#### Records supplied:
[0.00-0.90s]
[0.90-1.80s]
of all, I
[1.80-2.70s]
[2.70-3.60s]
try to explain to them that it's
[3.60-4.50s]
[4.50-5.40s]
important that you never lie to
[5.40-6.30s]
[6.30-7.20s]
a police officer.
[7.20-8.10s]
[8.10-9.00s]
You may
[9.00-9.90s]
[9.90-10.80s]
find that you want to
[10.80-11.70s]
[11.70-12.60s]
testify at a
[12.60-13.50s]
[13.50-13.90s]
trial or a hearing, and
==
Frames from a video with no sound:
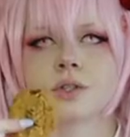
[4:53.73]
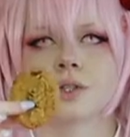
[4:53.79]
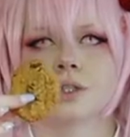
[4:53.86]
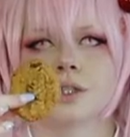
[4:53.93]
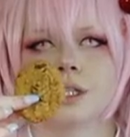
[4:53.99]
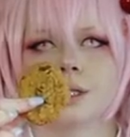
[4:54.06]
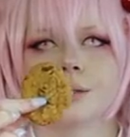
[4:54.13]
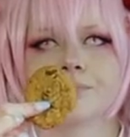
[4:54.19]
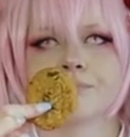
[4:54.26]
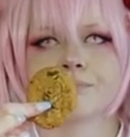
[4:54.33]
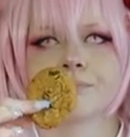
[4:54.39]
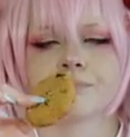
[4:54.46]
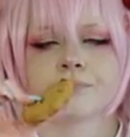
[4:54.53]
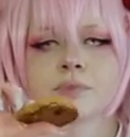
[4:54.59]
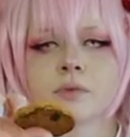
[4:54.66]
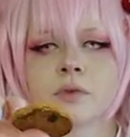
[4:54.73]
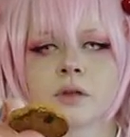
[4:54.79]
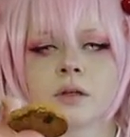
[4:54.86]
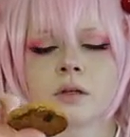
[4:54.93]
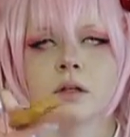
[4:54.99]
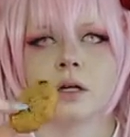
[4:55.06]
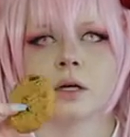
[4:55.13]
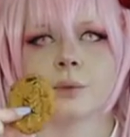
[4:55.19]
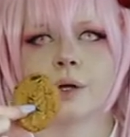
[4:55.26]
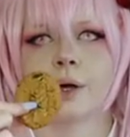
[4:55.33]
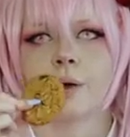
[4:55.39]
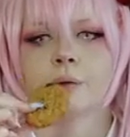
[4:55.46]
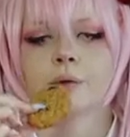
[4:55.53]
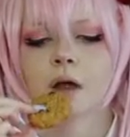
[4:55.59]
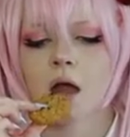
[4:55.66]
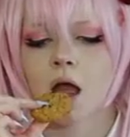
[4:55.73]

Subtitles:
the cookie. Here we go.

#### Work to complete:
From the material above, set down exactly the lines starting at the one with "[0.00-0.90s]" and ending at the one with "[12.60-13.50s]", end lines included.

#### Solution to this task:
[0.00-0.90s]
[0.90-1.80s]
of all, I
[1.80-2.70s]
[2.70-3.60s]
try to explain to them that it's
[3.60-4.50s]
[4.50-5.40s]
important that you never lie to
[5.40-6.30s]
[6.30-7.20s]
a police officer.
[7.20-8.10s]
[8.10-9.00s]
You may
[9.00-9.90s]
[9.90-10.80s]
find that you want to
[10.80-11.70s]
[11.70-12.60s]
testify at a
[12.60-13.50s]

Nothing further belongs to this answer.